■ DATA EXTRACTS
↓

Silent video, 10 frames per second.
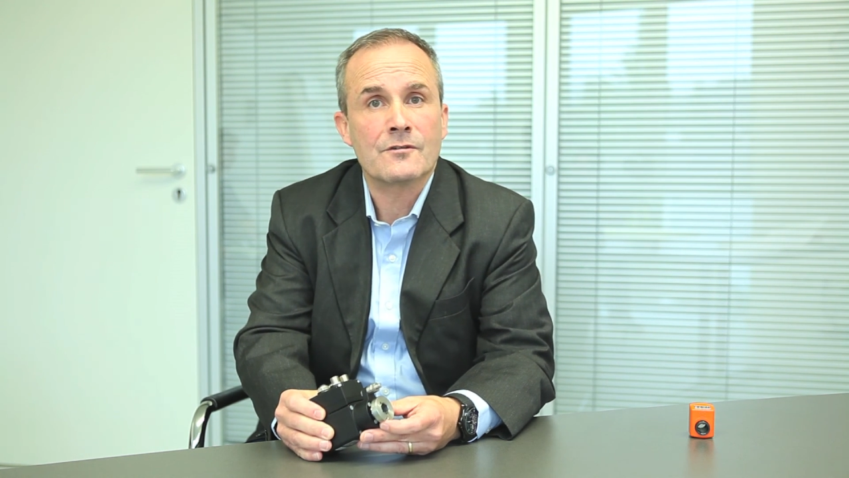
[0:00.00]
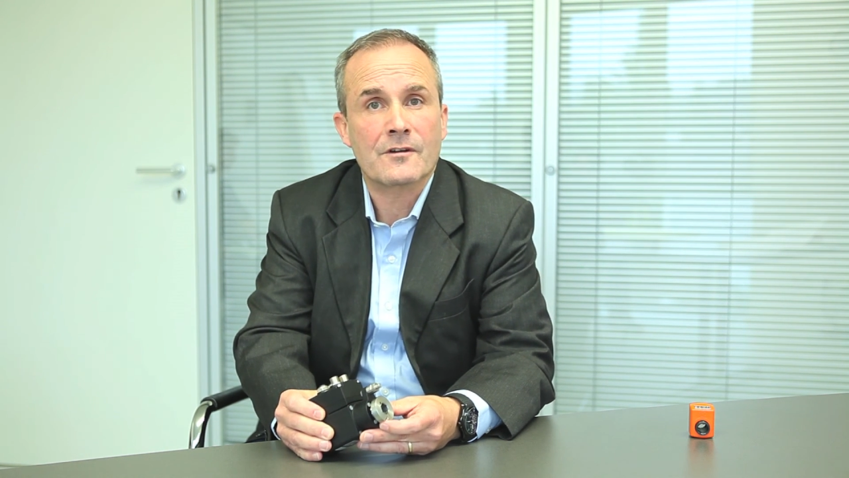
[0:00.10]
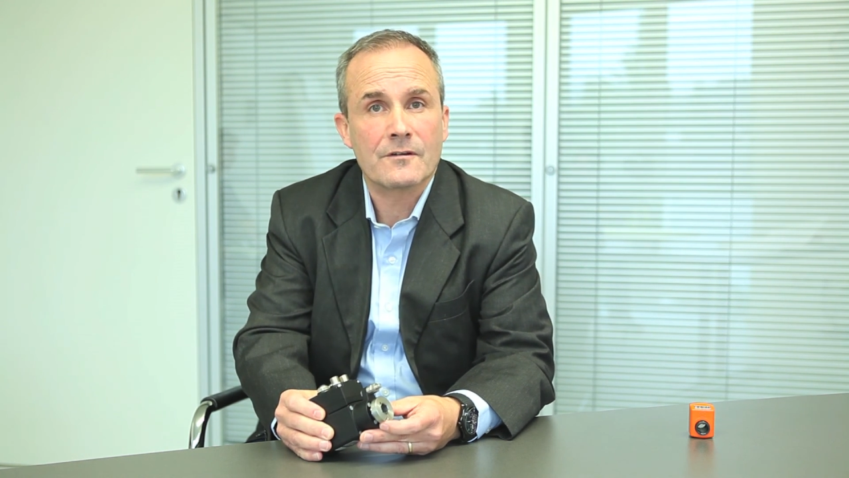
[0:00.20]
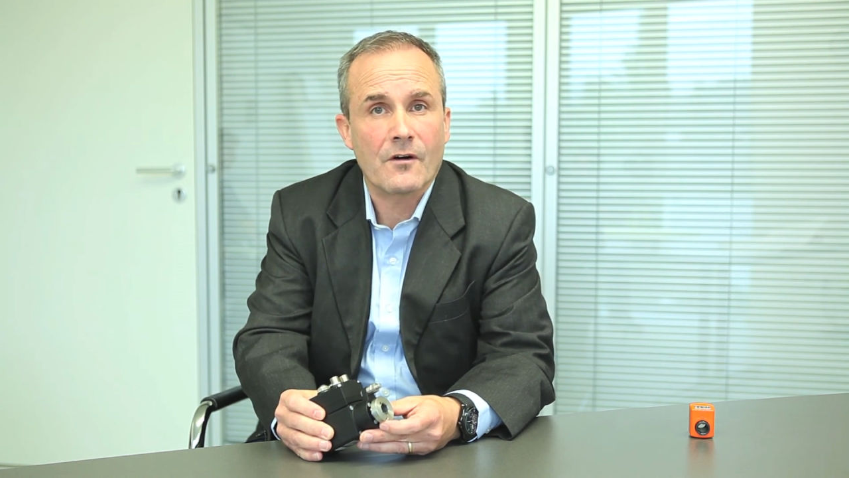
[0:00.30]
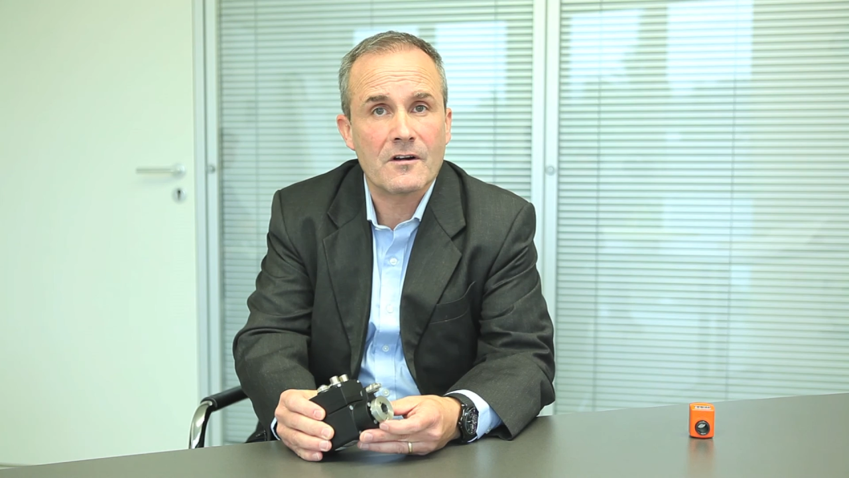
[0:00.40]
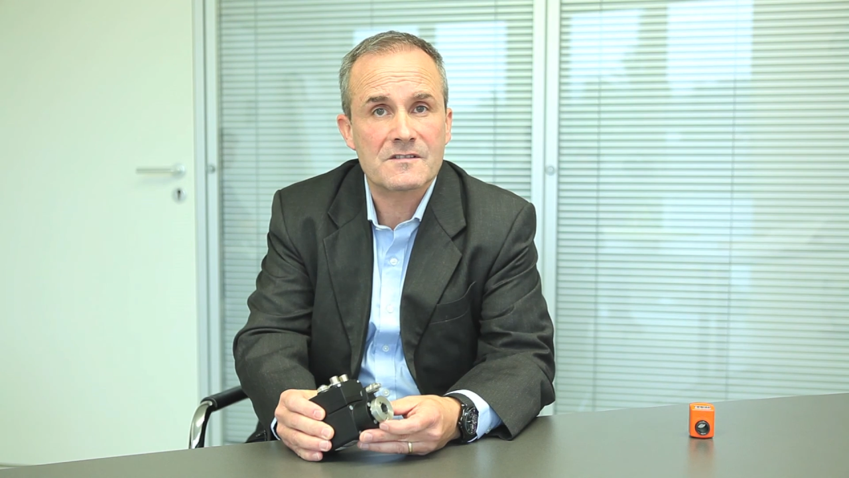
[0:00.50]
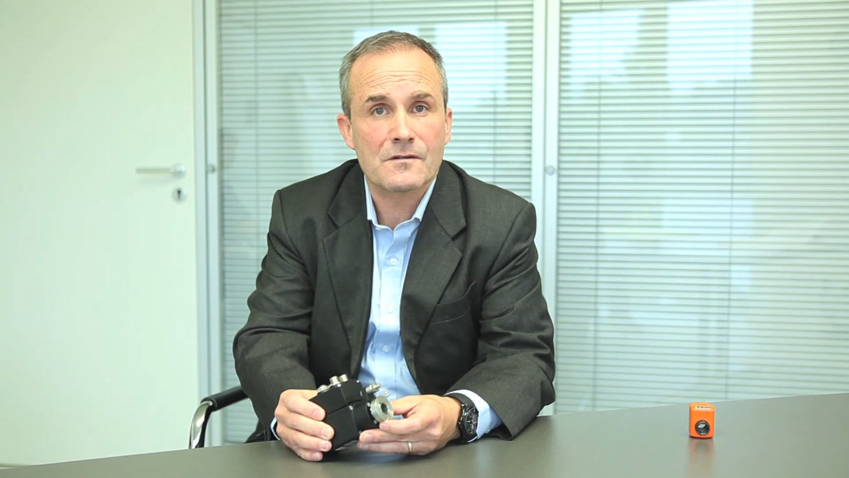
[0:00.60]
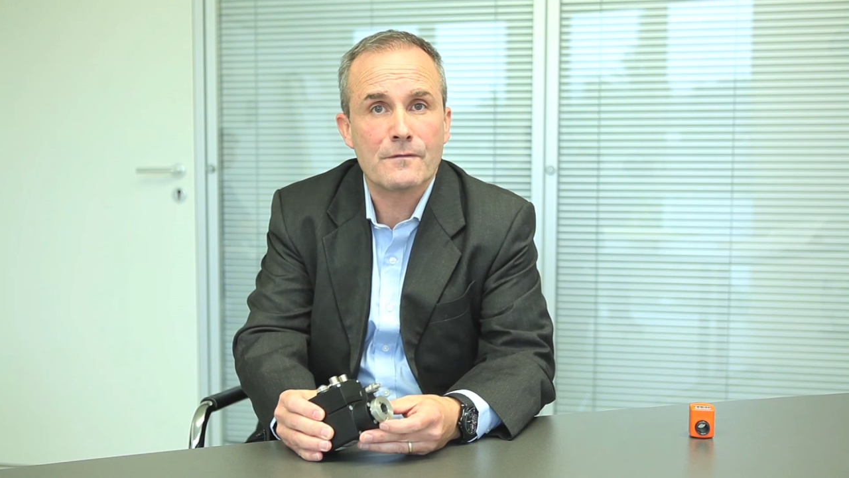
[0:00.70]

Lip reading: you can also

↑

After removing the pictures, repeat the remaining records exactly.

■ COMPLETED TASK
Silent video, 10 frames per second.
[0:00.00]
[0:00.10]
[0:00.20]
[0:00.30]
[0:00.40]
[0:00.50]
[0:00.60]
[0:00.70]

Lip reading: you can also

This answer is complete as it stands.